## Task objective
Please print the line that holds "[0:20.27-0:21.33]" and each line after it to the end of the data, word for word, without any pictures.

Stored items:
_____

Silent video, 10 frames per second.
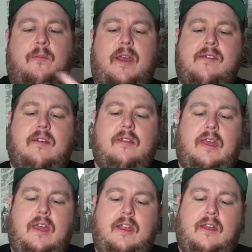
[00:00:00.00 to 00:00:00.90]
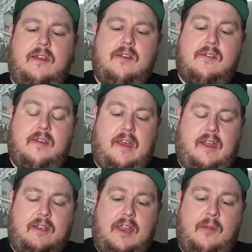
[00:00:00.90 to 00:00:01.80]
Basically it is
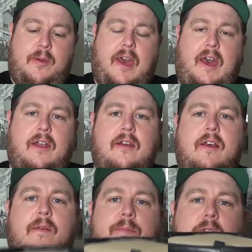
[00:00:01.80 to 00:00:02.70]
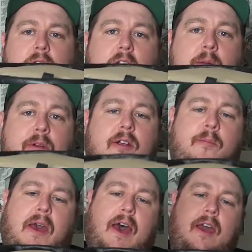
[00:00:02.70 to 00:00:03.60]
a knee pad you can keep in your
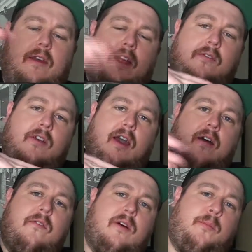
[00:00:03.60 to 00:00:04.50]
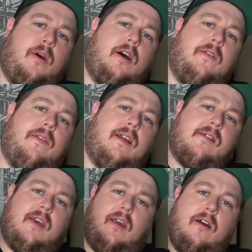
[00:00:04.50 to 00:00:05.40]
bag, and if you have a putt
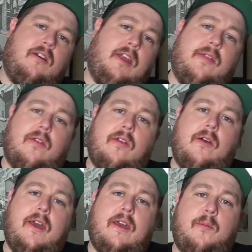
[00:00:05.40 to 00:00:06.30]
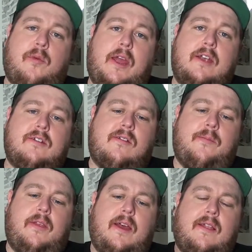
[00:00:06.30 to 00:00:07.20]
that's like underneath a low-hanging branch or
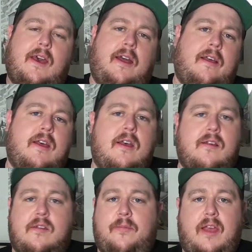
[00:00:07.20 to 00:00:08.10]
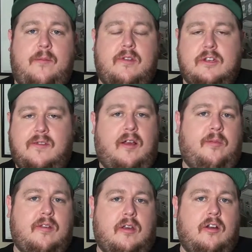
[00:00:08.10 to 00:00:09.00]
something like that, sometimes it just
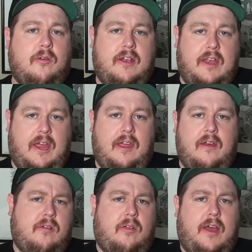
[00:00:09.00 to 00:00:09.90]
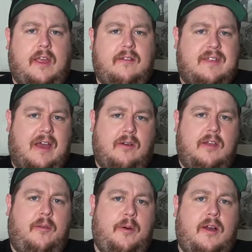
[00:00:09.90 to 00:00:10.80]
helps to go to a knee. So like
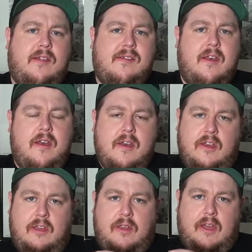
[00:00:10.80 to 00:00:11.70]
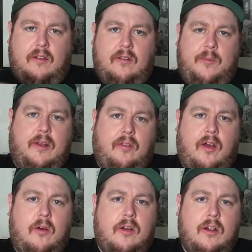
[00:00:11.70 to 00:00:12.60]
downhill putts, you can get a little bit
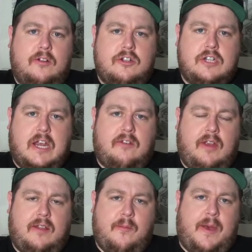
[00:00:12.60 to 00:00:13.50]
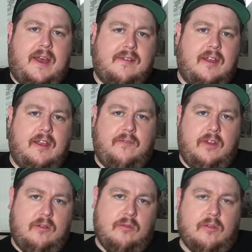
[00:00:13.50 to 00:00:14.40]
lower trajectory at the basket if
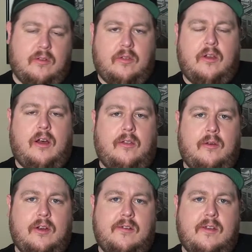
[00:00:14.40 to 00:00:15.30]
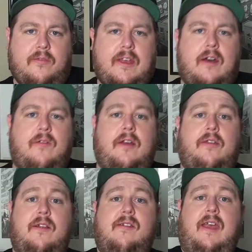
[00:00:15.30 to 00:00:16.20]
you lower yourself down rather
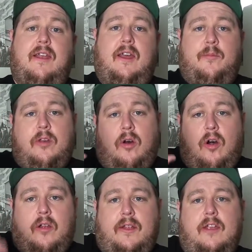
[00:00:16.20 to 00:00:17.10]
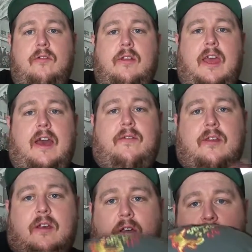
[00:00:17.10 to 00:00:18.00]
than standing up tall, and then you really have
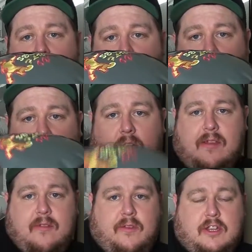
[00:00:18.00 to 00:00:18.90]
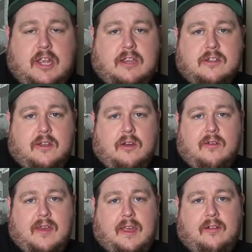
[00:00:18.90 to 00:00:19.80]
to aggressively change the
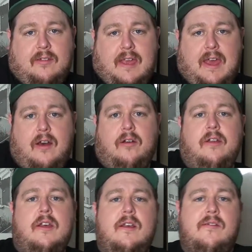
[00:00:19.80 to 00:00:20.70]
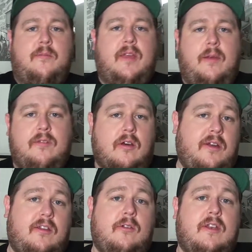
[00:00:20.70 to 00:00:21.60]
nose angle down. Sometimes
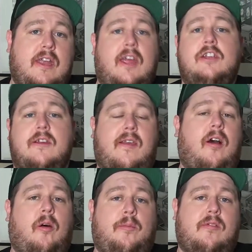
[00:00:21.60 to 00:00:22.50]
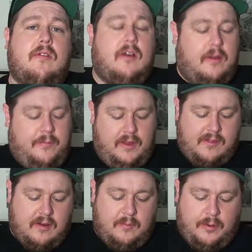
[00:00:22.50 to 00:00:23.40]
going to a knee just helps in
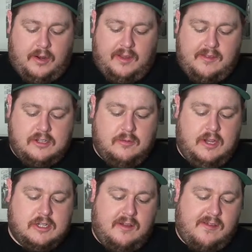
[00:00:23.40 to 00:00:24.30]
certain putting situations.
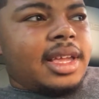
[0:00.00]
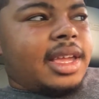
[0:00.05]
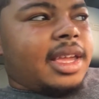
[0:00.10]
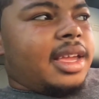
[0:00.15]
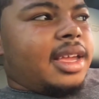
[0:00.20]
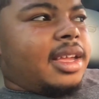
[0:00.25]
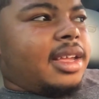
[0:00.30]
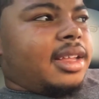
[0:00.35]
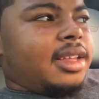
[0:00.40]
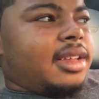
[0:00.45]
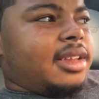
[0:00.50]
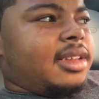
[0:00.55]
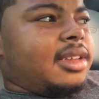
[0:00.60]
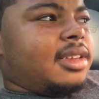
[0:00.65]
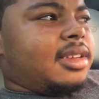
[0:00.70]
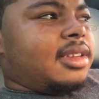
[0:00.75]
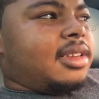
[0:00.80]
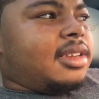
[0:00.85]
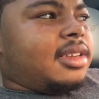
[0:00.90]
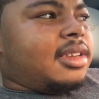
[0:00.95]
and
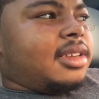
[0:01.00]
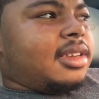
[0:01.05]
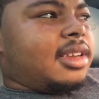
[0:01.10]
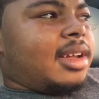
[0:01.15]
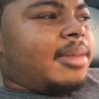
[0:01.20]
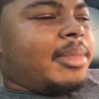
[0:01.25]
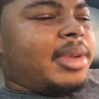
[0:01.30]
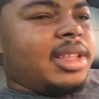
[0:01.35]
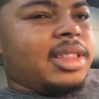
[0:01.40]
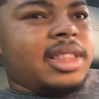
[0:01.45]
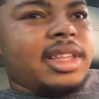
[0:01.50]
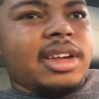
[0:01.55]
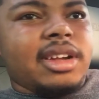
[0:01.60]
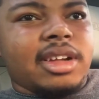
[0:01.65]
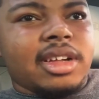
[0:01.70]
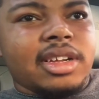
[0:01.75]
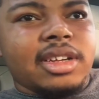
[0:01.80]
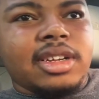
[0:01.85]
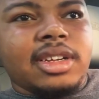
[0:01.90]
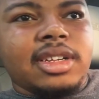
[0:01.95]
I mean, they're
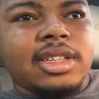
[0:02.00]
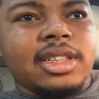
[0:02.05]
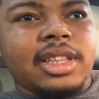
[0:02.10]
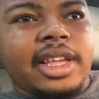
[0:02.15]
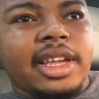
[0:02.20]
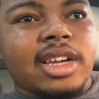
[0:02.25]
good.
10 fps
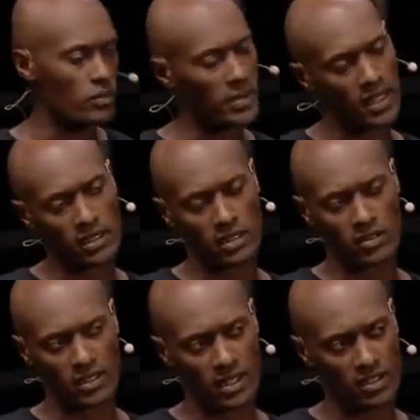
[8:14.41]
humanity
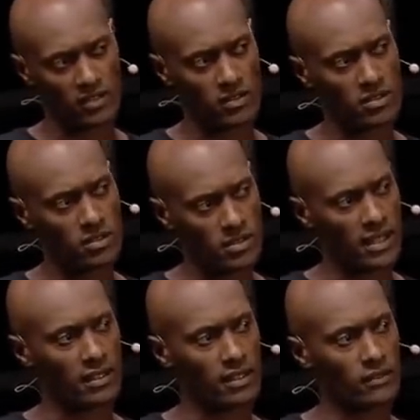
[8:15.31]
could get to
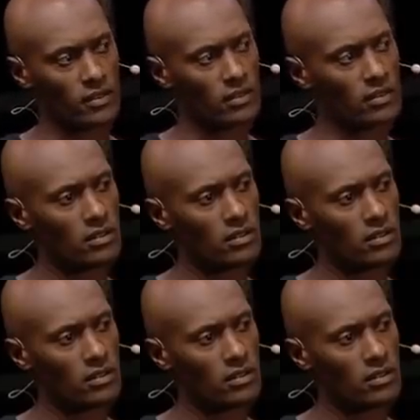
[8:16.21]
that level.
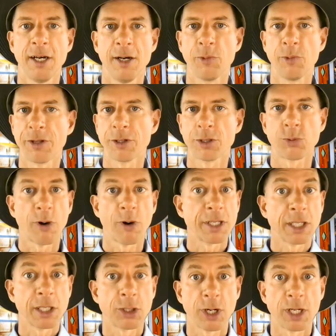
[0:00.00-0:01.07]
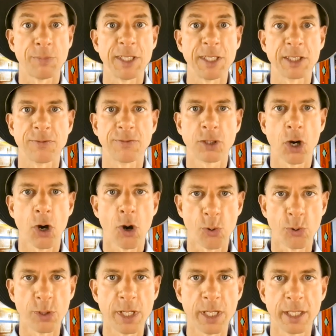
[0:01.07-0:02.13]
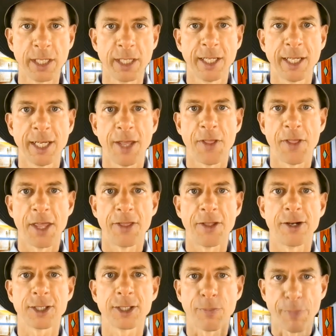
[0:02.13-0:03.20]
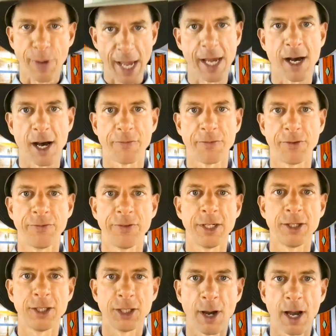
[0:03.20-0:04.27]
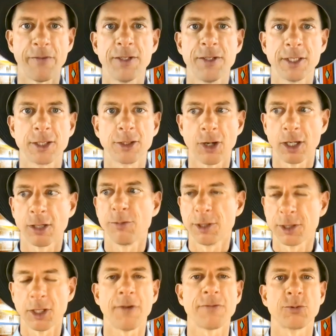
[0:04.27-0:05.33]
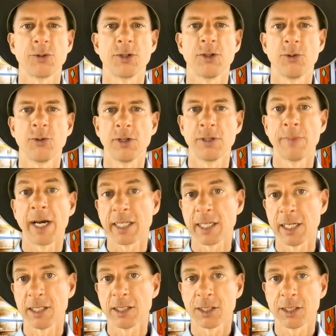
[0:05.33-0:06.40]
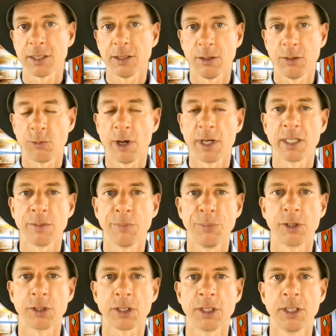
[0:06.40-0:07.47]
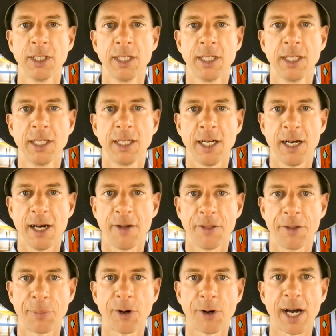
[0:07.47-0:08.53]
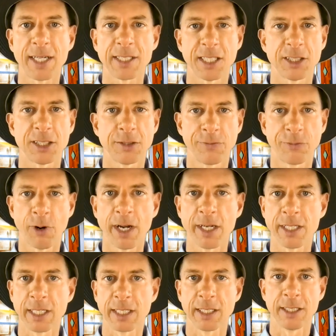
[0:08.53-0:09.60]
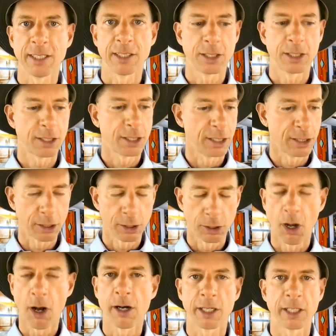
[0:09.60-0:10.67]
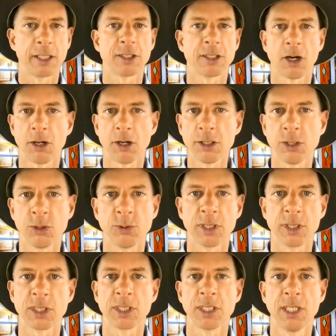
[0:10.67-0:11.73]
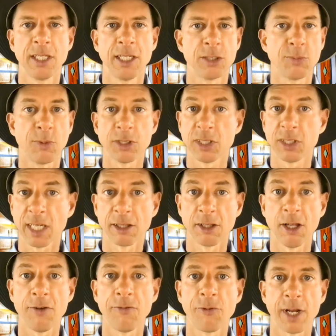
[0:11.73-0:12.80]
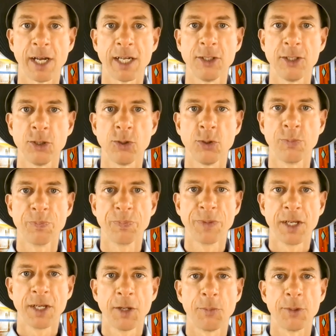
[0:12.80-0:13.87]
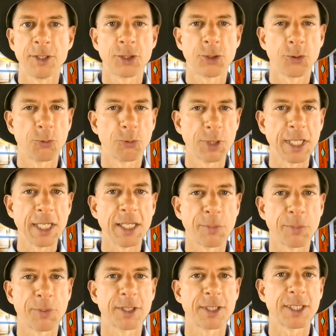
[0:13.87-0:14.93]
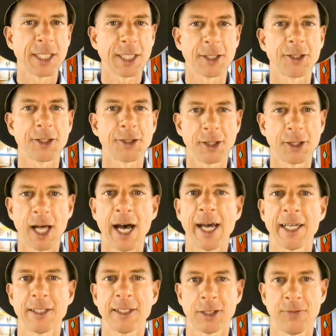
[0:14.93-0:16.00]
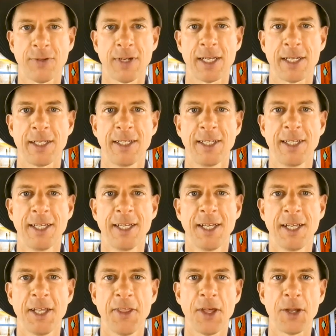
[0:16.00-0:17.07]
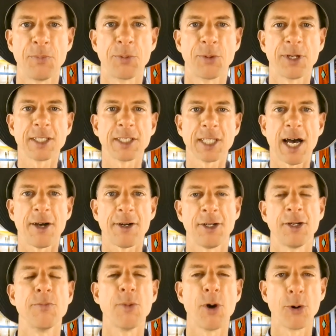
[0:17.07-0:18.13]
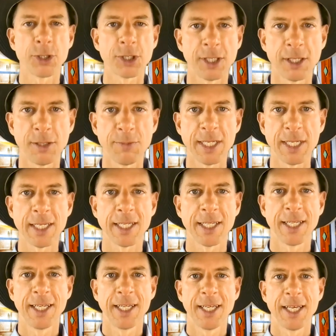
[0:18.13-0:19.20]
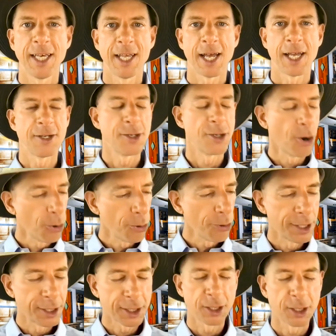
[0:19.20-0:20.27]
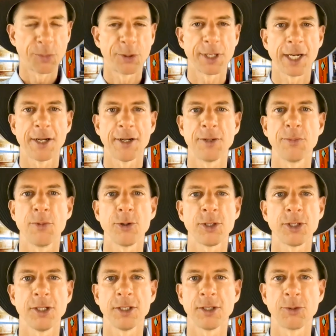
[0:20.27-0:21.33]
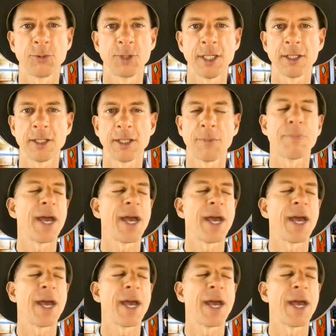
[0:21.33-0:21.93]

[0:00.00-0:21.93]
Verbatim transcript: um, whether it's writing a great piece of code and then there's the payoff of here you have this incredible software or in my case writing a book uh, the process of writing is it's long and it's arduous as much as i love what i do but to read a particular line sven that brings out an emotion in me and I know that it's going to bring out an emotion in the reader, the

_____

## Task output
[0:20.27-0:21.33]
[0:21.33-0:21.93]

[0:00.00-0:21.93]
Verbatim transcript: um, whether it's writing a great piece of code and then there's the payoff of here you have this incredible software or in my case writing a book uh, the process of writing is it's long and it's arduous as much as i love what i do but to read a particular line sven that brings out an emotion in me and I know that it's going to bring out an emotion in the reader, the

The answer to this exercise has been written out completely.